▶ [RAW DATA]
• • • • •
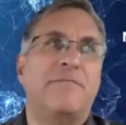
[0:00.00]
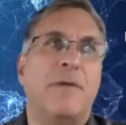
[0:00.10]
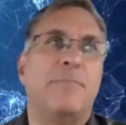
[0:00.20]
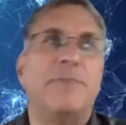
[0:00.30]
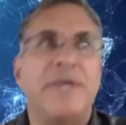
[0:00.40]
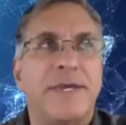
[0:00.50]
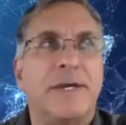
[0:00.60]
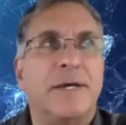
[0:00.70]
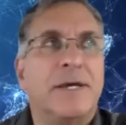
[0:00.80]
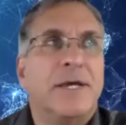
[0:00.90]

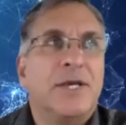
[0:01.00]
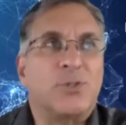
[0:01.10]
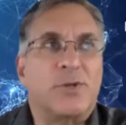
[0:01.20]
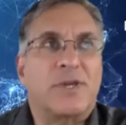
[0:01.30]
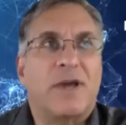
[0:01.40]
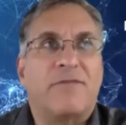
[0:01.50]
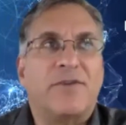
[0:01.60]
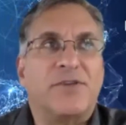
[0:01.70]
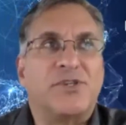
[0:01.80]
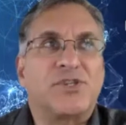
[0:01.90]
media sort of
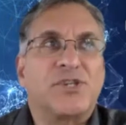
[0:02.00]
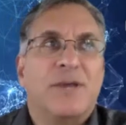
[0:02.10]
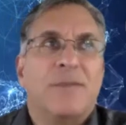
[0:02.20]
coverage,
• • • • •
▶ [WHAT TO WORK ON] Drop the images and quote the entries word for word.

▶ [SOLUTION FOR THIS EXERCISE]
[0:00.00]
[0:00.10]
[0:00.20]
[0:00.30]
[0:00.40]
[0:00.50]
[0:00.60]
[0:00.70]
[0:00.80]
[0:00.90]

[0:01.00]
[0:01.10]
[0:01.20]
[0:01.30]
[0:01.40]
[0:01.50]
[0:01.60]
[0:01.70]
[0:01.80]
[0:01.90]
media sort of
[0:02.00]
[0:02.10]
[0:02.20]
coverage,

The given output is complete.